A Gentle Introduction to Probability Metrics for Imbalanced Classification

Last Updated on

Classification predictive modeling involves predicting a class label for examples, although some problems require the prediction of a probability of class membership.

For these problems, the crisp class labels are not required, and instead, the likelihood that each example belonging to each class is required and later interpreted. As such, small relative probabilities can carry a lot of meaning and specialized metrics are required to quantify the predicted probabilities.

In this tutorial, you will discover metrics for evaluating probabilistic predictions for imbalanced classification.

After completing this tutorial, you will know:

  • Probability predictions are required for some classification predictive modeling problems.
  • Log loss quantifies the average difference between predicted and expected probability distributions.
  • Brier score quantifies the average difference between predicted and expected probabilities.

Discover SMOTE, one-class classification, cost-sensitive learning, threshold moving, and much more in my new book, with 30 step-by-step tutorials and full Python source code.

Let’s get started.

A Gentle Introduction to Probability Metrics for Imbalanced Classification

A Gentle Introduction to Probability Metrics for Imbalanced Classification
Photo by a4gpa, some rights reserved.

Tutorial Overview

This tutorial is divided into three parts; they are:

  1. Probability Metrics
  2. Log Loss for Imbalanced Classification
  3. Brier Score for Imbalanced Classification

Probability Metrics

Classification predictive modeling involves predicting a class label for an example.

On some problems, a crisp class label is not required, and instead a probability of class membership is preferred. The probability summarizes the likelihood (or uncertainty) of an example belonging to each class label. Probabilities are more nuanced and can be interpreted by a human operator or a system in decision making.

Probability metrics are those specifically designed to quantify the skill of a classifier model using the predicted probabilities instead of crisp class labels. They are typically scores that provide a single value that can be used to compare different models based on how well the predicted probabilities match the expected class probabilities.

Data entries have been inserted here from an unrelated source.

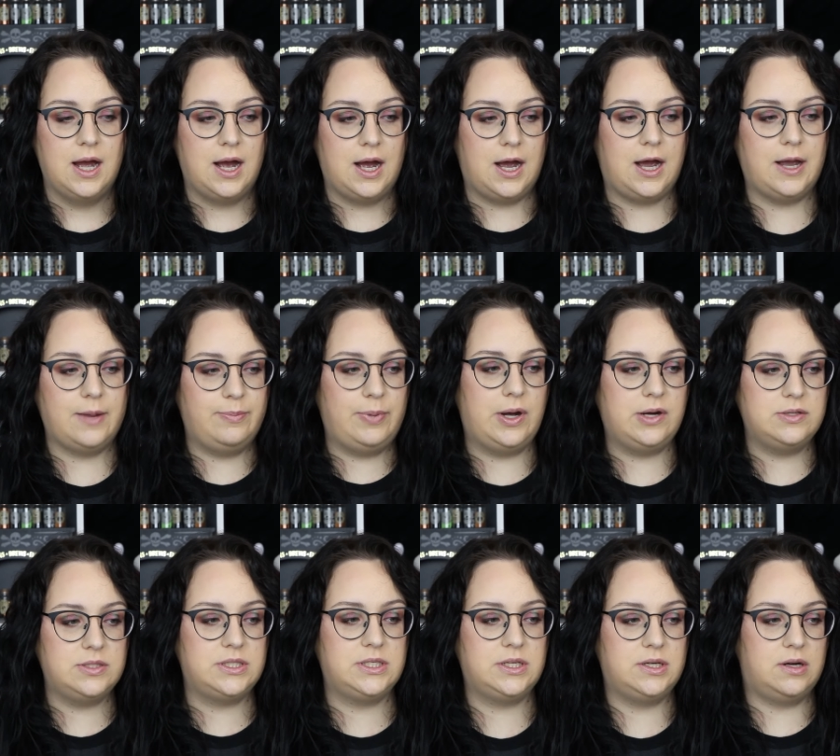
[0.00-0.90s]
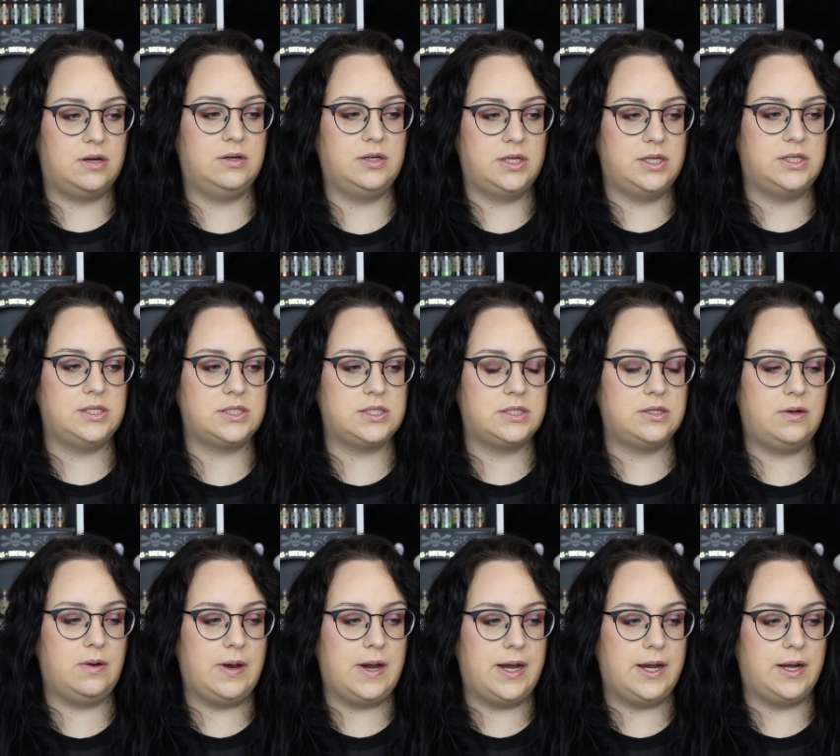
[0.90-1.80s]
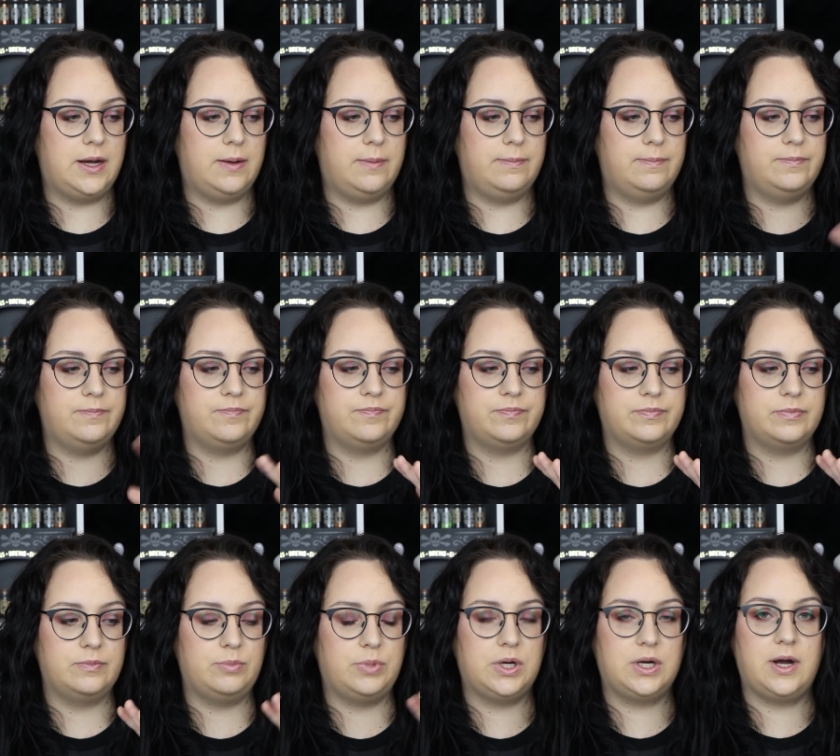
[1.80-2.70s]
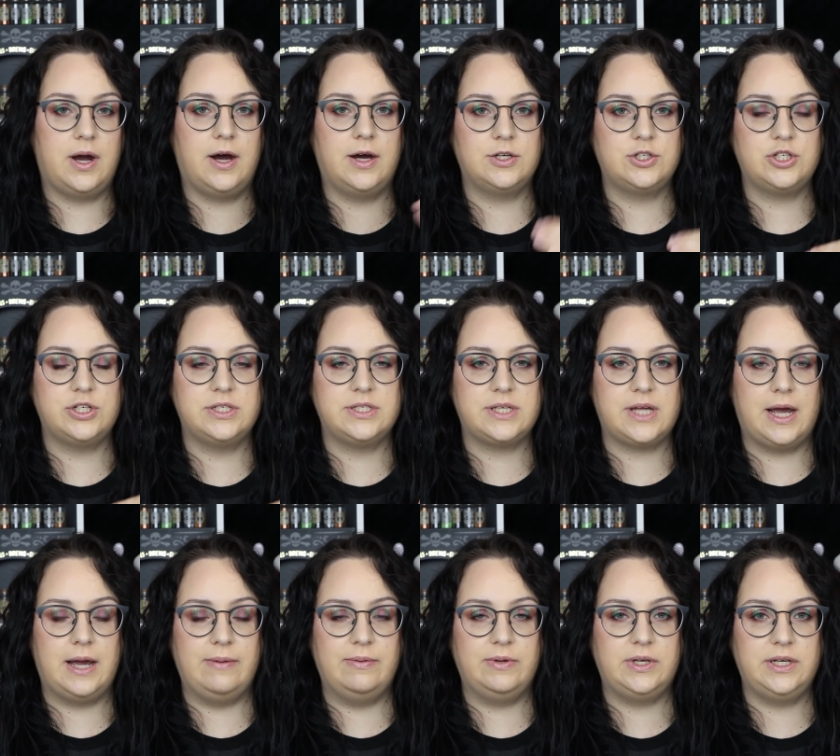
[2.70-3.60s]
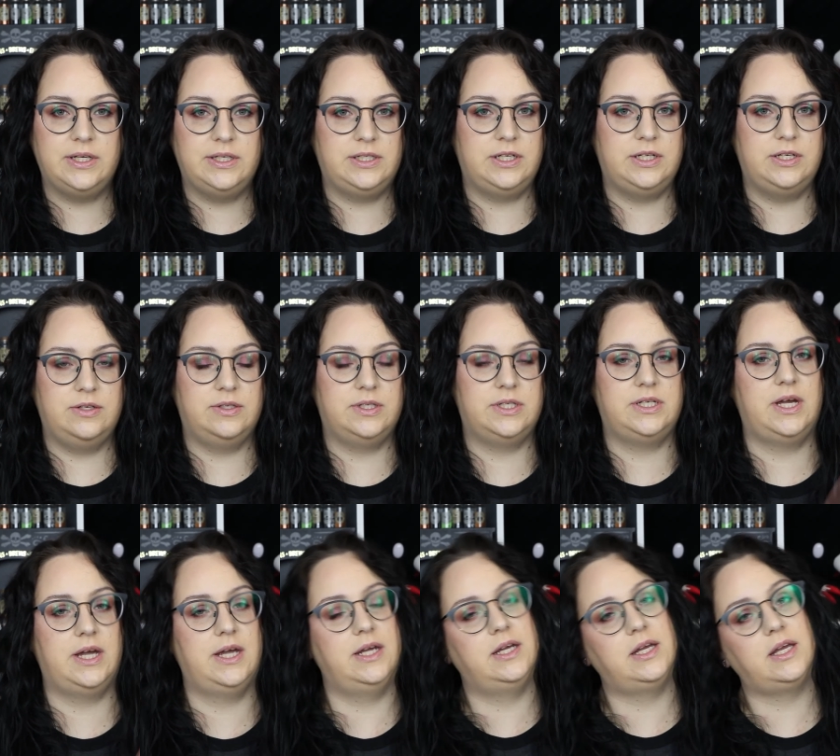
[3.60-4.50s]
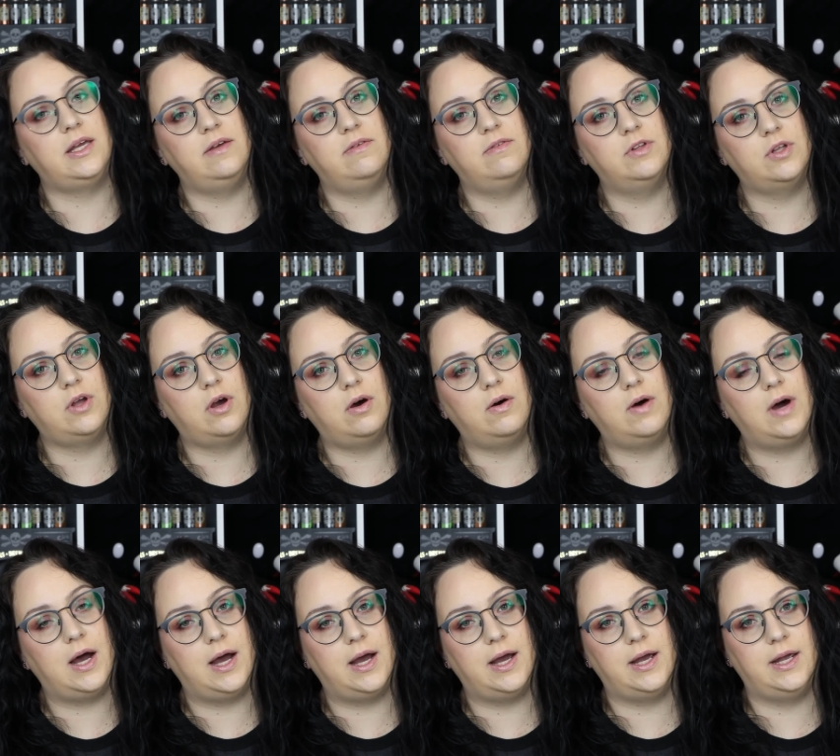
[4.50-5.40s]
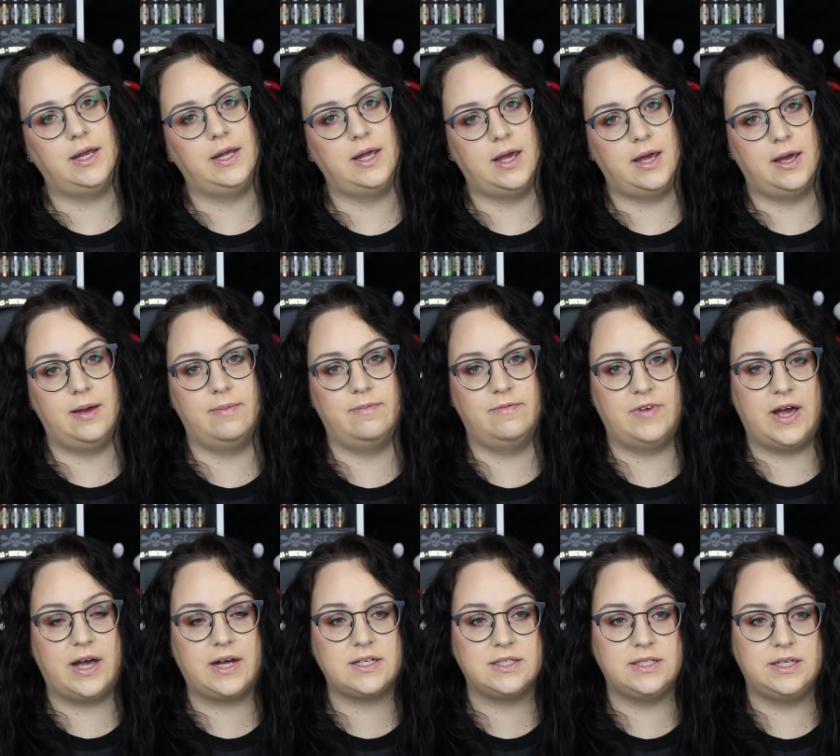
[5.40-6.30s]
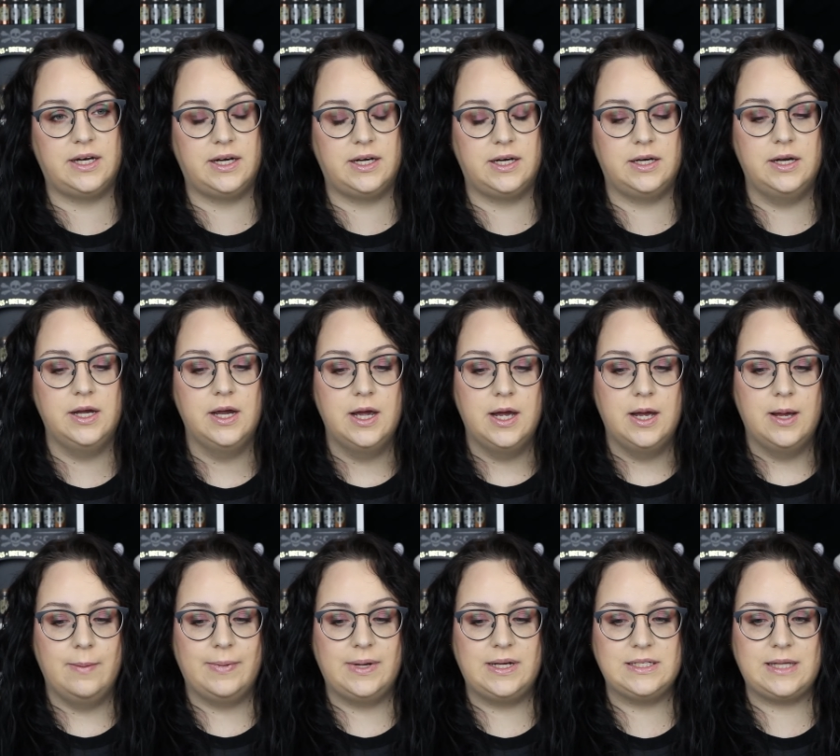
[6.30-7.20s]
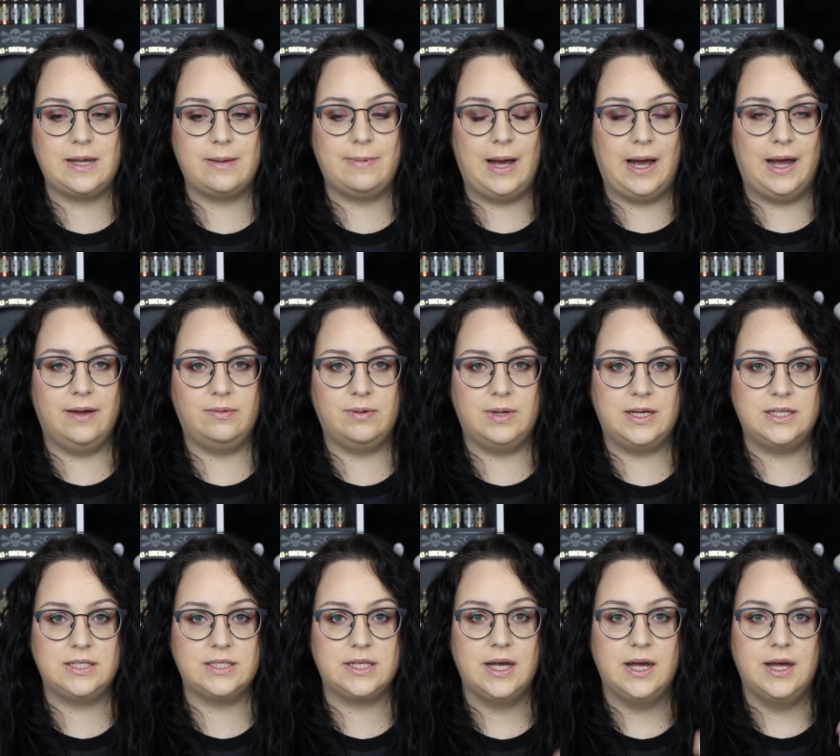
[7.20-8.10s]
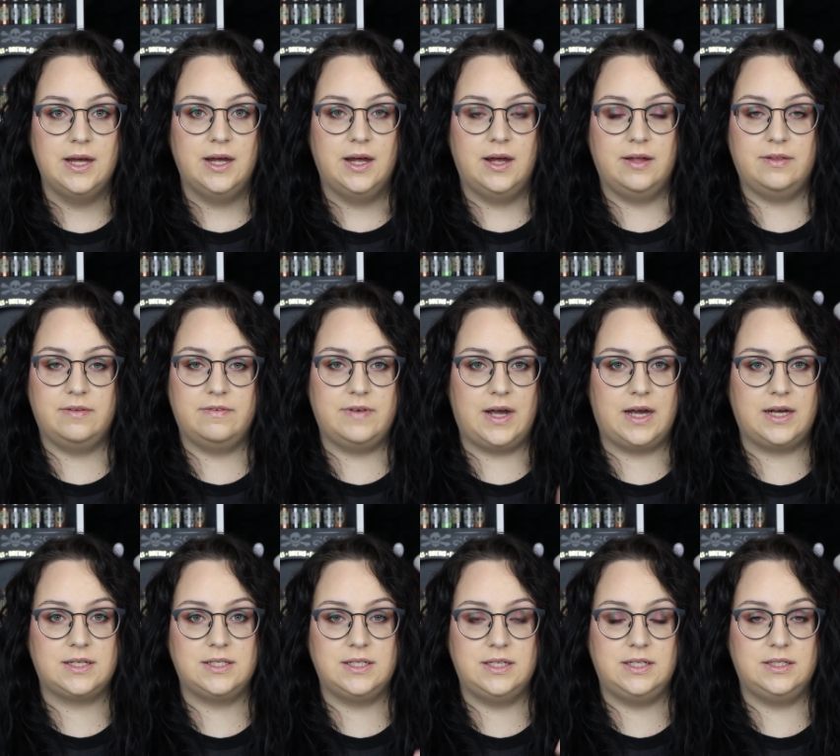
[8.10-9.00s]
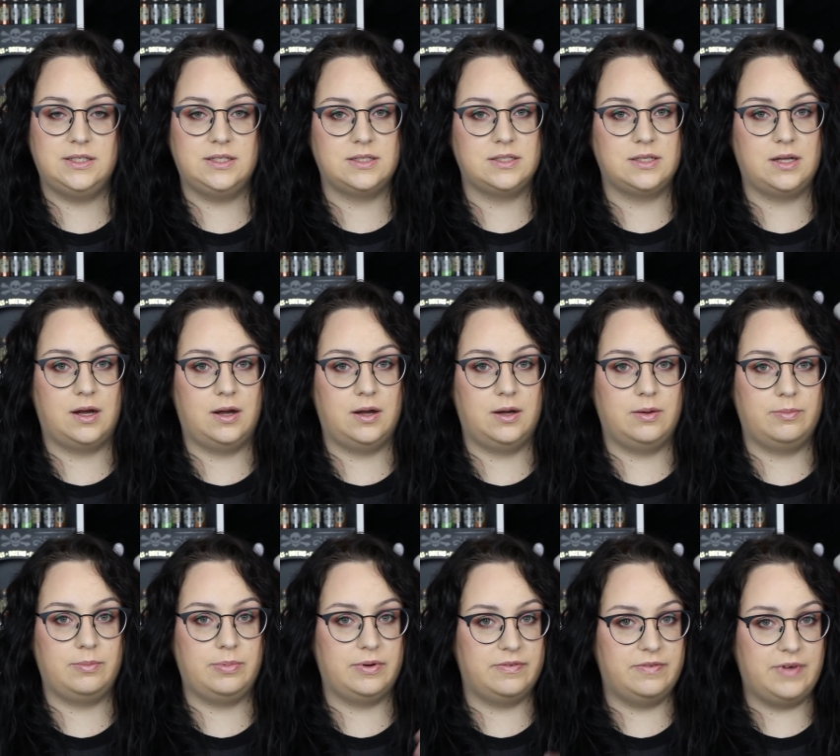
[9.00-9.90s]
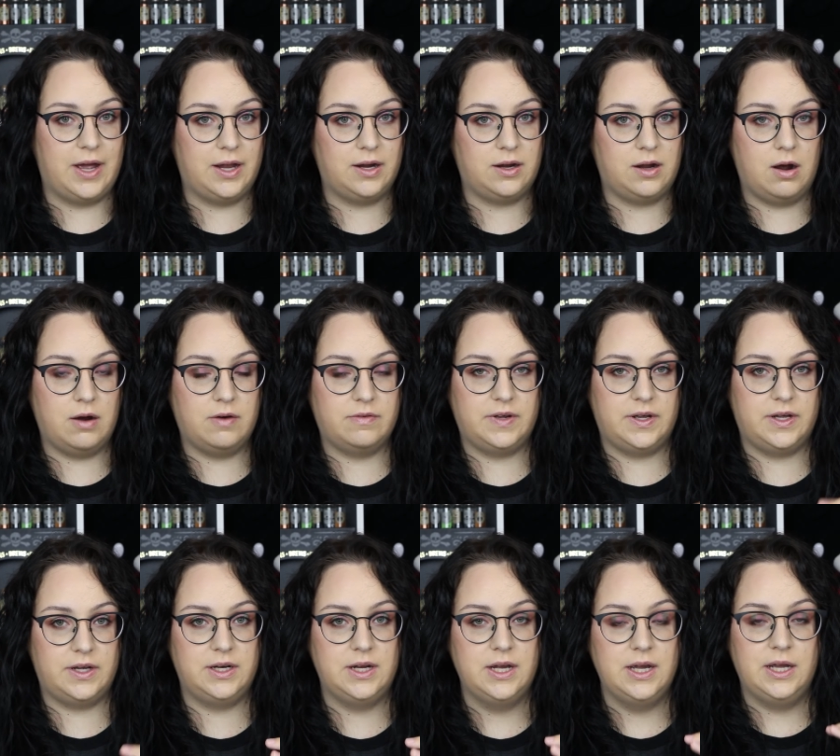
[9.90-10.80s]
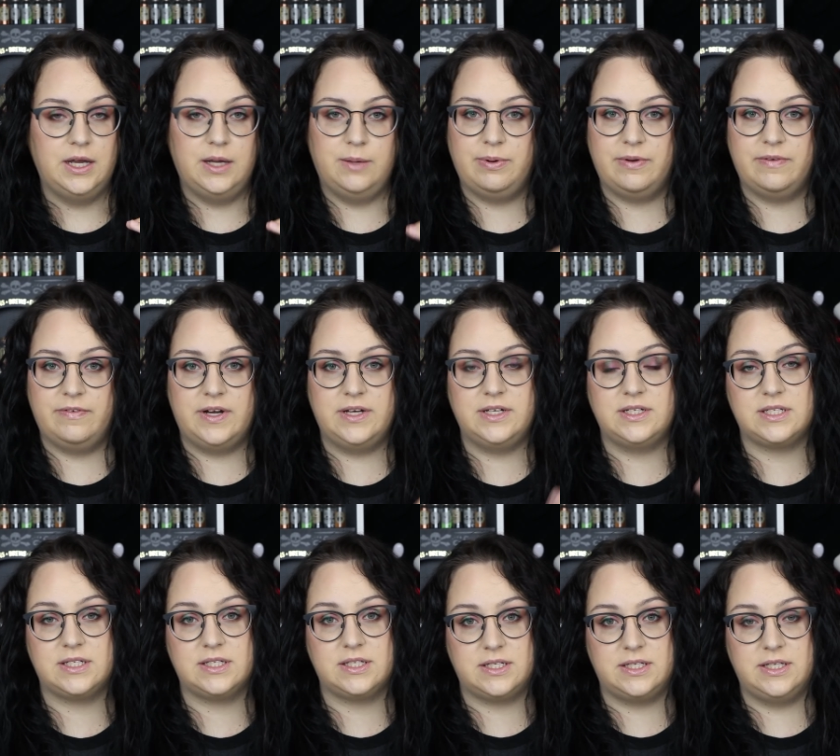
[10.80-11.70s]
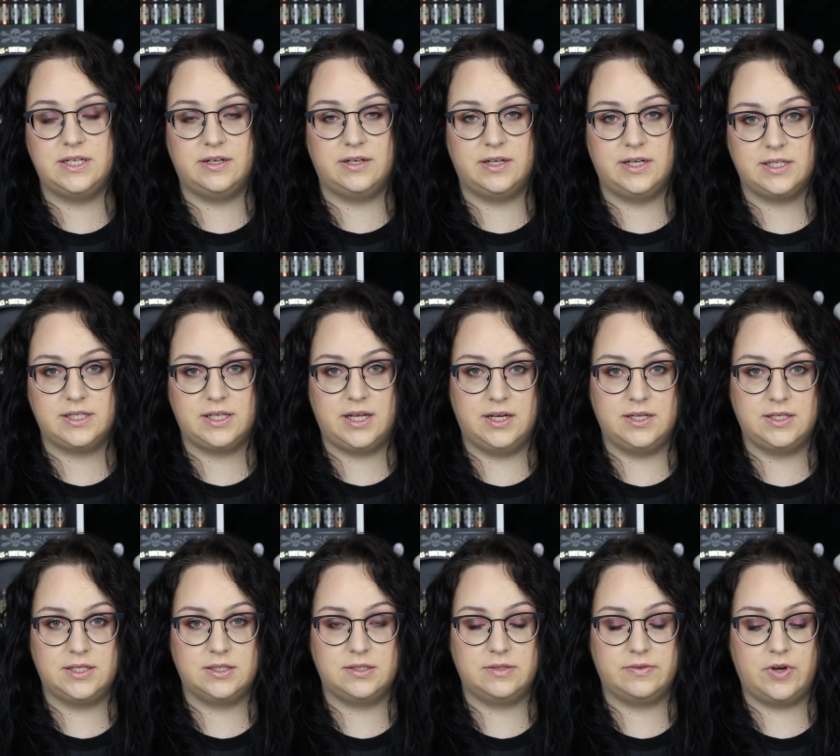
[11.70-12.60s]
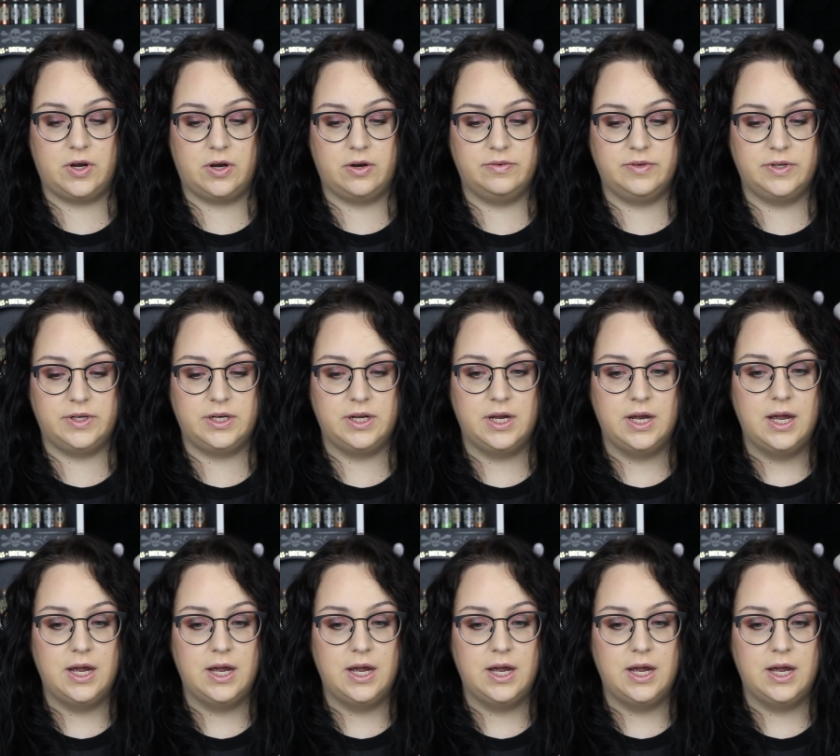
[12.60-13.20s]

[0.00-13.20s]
I posted on Instagram precautions I will continue to take even though I am vaccinated, because I'm high risk and the vaccine does not prevent COVID, it prevents serious cases of COVID.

In practice, a dataset will not have target probabilities. Instead, it will have class labels.

For example, a two-class (binary) classification problem will have the class labels 0 for the negative case and 1 for the positive case. When an example has the class label 0, then the probability of the class labels 0 and 1 will be 1 and 0 respectively. When an example has the class label 1, then the probability of class labels 0 and 1 will be 0 and 1 respectively.

  • Example with Class=0: P(class=0) = 1, P(class=1) = 0
  • Example with Class=1: P(class=0) = 0, P(class=1) = 1

We can see how this would scale to three classes or more; for example:

  • Example with Class=0: P(class=0) = 1, P(class=1) = 0, P(class=2) = 0
  • Example with Class=1: P(class=0) = 0, P(class=1) = 1, P(class=2) = 0
  • Example with Class=2: P(class=0) = 0, P(class=1) = 0, P(class=2) = 1

In the case of binary classification problems, this representation can be simplified to just focus on the positive class.

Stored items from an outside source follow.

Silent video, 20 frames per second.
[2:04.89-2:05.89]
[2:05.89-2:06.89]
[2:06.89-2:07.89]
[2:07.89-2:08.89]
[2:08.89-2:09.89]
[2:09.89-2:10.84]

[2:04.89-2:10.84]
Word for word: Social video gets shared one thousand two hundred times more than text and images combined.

That is, we only require the probability of an example belonging to class 1 to represent the probabilities for binary classification (the so-called Bernoulli distribution); for example:

  • Example with Class=0: P(class=1) = 0
  • Example with Class=1: P(class=1) = 1

Probability metrics will summarize how well the predicted distribution of class membership matches the known class probability distribution.

This focus on predicted probabilities may mean that the crisp class labels predicted by a model are ignored. This focus may mean that a model that predicts probabilities may appear to have terrible performance when evaluated according to its crisp class labels, such as using accuracy or a similar score. This is because although the predicted probabilities may show skill, they must be interpreted with an appropriate threshold prior to being converted into crisp class labels.

Additionally, the focus on predicted probabilities may also require that the probabilities predicted by some nonlinear models to be calibrated prior to being used or evaluated. Some models will learn calibrated probabilities as part of the training process (e.g. logistic regression), but many will not and will require calibration (e.g. support vector machines, decision trees, and neural networks).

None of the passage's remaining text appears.